10/25/25

The Hypocrisy of an Eating Disorder Diagnosis

On the one hand, people with eating disorders seem to merit grave concern. Doctors and clinicians worry about the medical effects of any eating disorder, often exaggerate the consequences and easily cross the line to insist on a higher level of care as an ultimatum to stop treatment.

On the other hand, people who lose a large amount of weight are praised for the improvement in their health, how much better they look and are encouraged to be proud of their achievement.


Even more disturbing, people in larger bodies are seen as unhealthy from the start, slovenly, unable to care for themselves and a ticking time bomb of medical illness. Even when larger people heavily restrict their food, rarely do clinicians see any concern about their health.


The hypocrisy around these judgments of people based on size is pervasive, and nowhere is it more prevalent than in the medical field. Doctors who are burdened by an overbooked schedule and demands of endless electronic paperwork rely on losing weight and exercise and the de facto prescription for any illness. Because of the powerful weight bias in our culture, patients always take this suggestion seriously, no matter how unsubstantiated or even absurd.


For many people, eating disorder diagnoses appear to be more about the conflation of weight with morality and inherent personal value in our country than it is about health and well being. The diagnosis applies to certain people in certain situations and not in others. That is not the typical process of obtaining a medical diagnosis.


Young underweight women are much more likely to be diagnosed with eating disorders than anyone else, even with the exact same symptoms. They are also much more likely to be sent on a residential treatment merry go round for months, if not years.

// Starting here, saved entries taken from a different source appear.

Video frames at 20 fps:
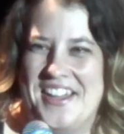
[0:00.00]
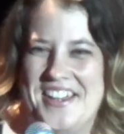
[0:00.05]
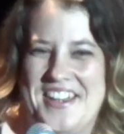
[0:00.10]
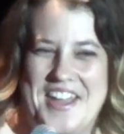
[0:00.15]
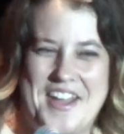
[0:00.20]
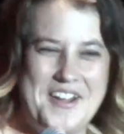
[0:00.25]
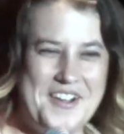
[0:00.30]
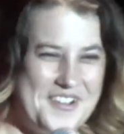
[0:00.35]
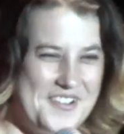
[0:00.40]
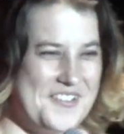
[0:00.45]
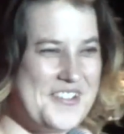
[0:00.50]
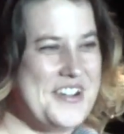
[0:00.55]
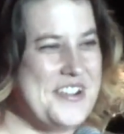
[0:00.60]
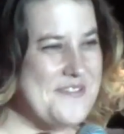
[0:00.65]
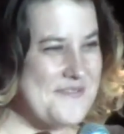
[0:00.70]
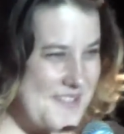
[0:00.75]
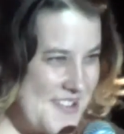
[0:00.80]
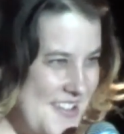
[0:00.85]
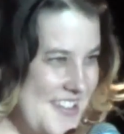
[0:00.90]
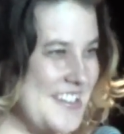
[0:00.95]
Now, when
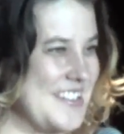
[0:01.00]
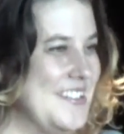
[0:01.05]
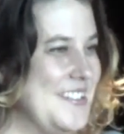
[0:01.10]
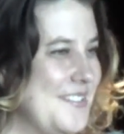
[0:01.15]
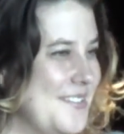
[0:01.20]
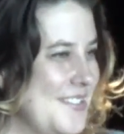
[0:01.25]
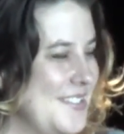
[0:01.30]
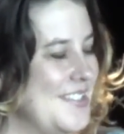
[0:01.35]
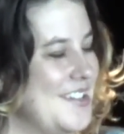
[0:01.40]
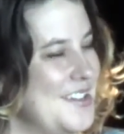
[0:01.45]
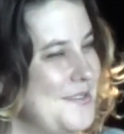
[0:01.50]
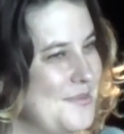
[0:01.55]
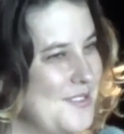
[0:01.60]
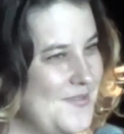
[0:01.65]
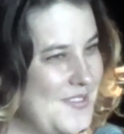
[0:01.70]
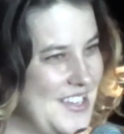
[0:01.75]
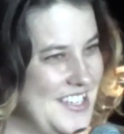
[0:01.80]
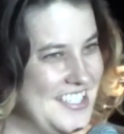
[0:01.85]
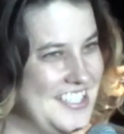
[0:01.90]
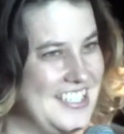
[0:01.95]
you work in suicide
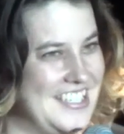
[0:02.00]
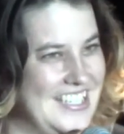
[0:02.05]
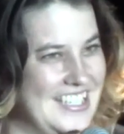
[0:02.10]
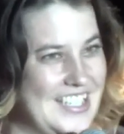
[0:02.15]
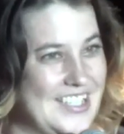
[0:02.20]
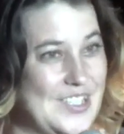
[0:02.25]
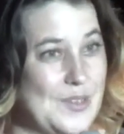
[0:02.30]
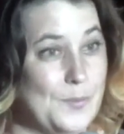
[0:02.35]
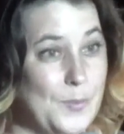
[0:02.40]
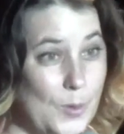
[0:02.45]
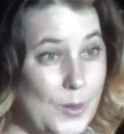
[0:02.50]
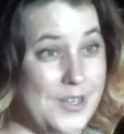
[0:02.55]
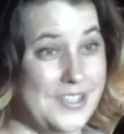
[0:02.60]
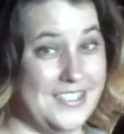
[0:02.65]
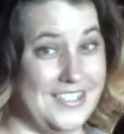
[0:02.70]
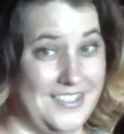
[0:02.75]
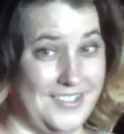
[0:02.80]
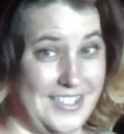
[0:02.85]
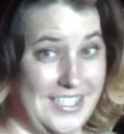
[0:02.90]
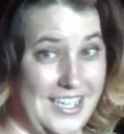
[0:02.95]
prevention, it's
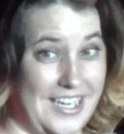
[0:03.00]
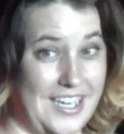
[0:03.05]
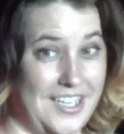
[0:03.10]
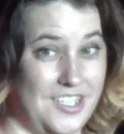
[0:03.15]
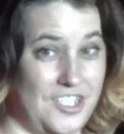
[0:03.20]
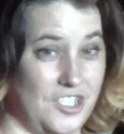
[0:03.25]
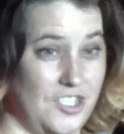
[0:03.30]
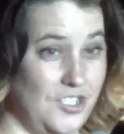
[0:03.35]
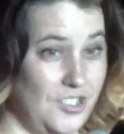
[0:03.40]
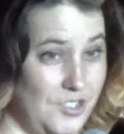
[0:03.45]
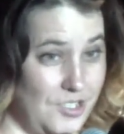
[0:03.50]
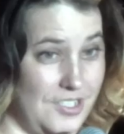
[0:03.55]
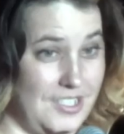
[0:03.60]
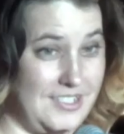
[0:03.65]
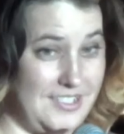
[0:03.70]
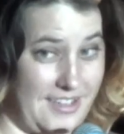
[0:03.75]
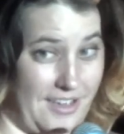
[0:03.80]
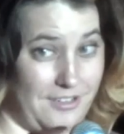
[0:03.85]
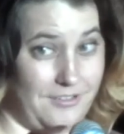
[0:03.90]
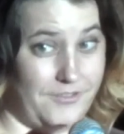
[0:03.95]
important to engage in
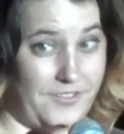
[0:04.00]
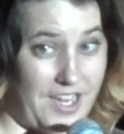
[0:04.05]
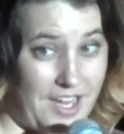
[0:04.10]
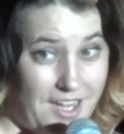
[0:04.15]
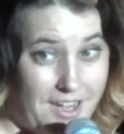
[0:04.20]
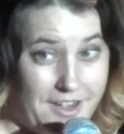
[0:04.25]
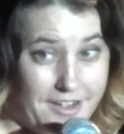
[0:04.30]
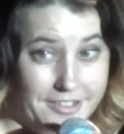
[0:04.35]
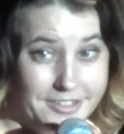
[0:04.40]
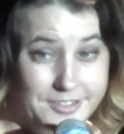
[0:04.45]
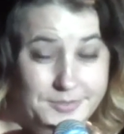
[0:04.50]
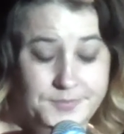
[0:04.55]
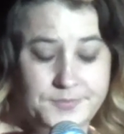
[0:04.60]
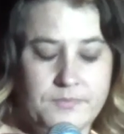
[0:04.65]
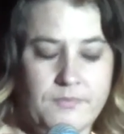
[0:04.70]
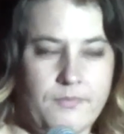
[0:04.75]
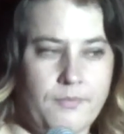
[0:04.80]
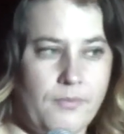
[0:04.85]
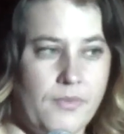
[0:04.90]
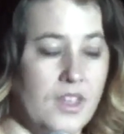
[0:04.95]
good
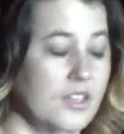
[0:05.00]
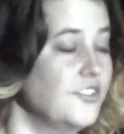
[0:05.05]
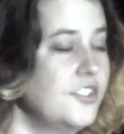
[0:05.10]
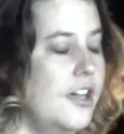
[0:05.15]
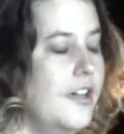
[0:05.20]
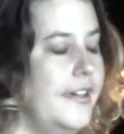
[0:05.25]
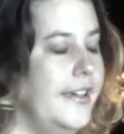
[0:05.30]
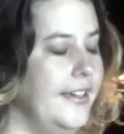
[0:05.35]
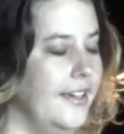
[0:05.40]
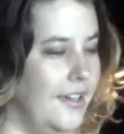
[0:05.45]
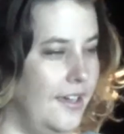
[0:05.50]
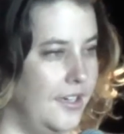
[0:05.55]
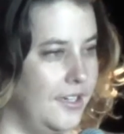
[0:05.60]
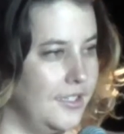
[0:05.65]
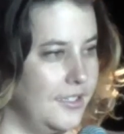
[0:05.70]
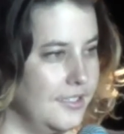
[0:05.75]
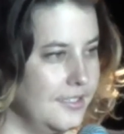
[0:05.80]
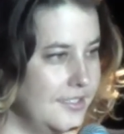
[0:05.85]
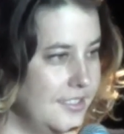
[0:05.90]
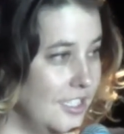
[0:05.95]
self-care. Sorry,
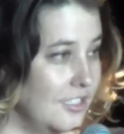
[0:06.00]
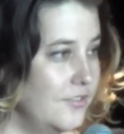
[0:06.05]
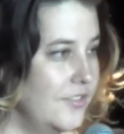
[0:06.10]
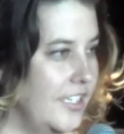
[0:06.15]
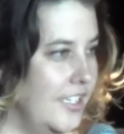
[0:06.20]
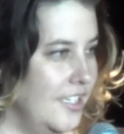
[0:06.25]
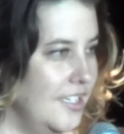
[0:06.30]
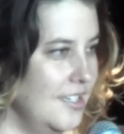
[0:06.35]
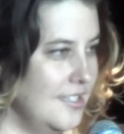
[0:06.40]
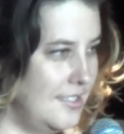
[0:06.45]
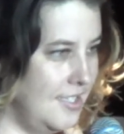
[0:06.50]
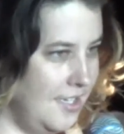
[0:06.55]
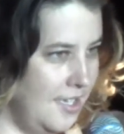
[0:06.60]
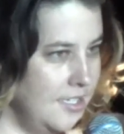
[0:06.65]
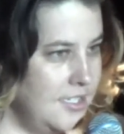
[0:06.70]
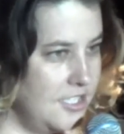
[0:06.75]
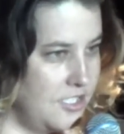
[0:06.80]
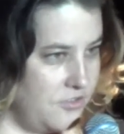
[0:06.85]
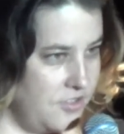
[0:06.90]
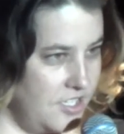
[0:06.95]
self-care is
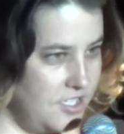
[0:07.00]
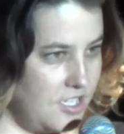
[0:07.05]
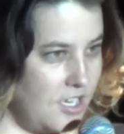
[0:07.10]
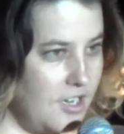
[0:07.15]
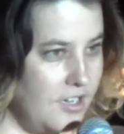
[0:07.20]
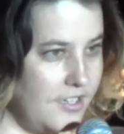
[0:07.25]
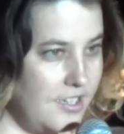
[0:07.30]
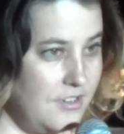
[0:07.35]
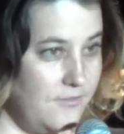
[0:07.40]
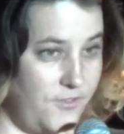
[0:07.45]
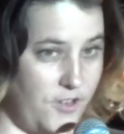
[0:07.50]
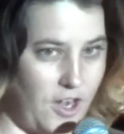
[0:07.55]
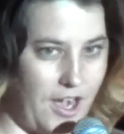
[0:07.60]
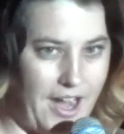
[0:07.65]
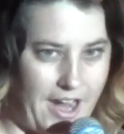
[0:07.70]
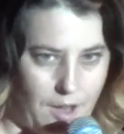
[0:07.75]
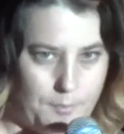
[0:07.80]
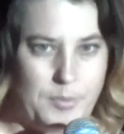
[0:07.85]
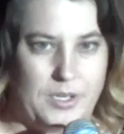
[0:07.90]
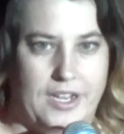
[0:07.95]
industry jargon for
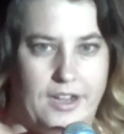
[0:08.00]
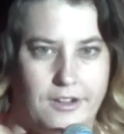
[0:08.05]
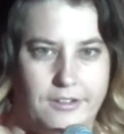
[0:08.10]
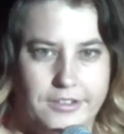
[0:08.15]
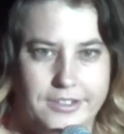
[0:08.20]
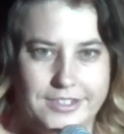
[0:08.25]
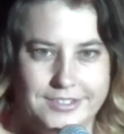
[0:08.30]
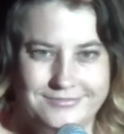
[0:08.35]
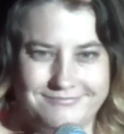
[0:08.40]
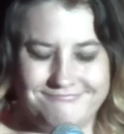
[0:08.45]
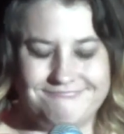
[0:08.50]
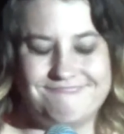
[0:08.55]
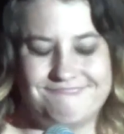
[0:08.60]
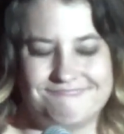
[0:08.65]
happy hour.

The pressure for profit from the private equity companies, which own most residential facilities, also skews the goals. If profit is number one, then extending treatment for the most vulnerable (who have good insurance) is a reasonable priority. Overall health and recovery don’t factor into these decisions.

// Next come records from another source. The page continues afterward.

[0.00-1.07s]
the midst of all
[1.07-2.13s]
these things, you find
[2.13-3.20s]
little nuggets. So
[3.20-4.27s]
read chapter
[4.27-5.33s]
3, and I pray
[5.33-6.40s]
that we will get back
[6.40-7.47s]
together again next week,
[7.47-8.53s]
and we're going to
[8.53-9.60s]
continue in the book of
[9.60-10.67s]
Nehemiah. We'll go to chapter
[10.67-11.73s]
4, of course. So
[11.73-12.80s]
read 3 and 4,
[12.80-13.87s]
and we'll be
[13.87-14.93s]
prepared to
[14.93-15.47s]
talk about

Eating disorder diagnoses need to incorporate social stigma, cultural norms and the ever-present media bias towards thinness into a broad understanding of what an eating disorder diagnosis actually confers in our society. Ignoring these trends means turning a blind eye to the fact that eating disorders represent a clinical symbol for our current assessment of the most attractive body.


The diagnostic criteria for Anorexia in the DSM may not change quickly, but clinicians make diagnoses based on cultural norms as much as on the general consensus of a boardroom of a bunch of psychiatrists.


If eating disorders are a bellwether of the state of the cultural messaging about our bodies, then there need to be treatment approaches which meet people where they are, recognize the forces that push them into the treatment world and help them find a way to being well.


Programs run by inexperienced clinicians and owned by financial companies combined with practitioners more wary of their own personal liability and hampered by their own hidden biases only lead to alienating the people who seek help.


The answer is to see eating disorders in all its facets and focus on individualizing treatment. We are not treating a cultural bias applied to humans. We are treating actual people caught in the maelstrom of weight bias.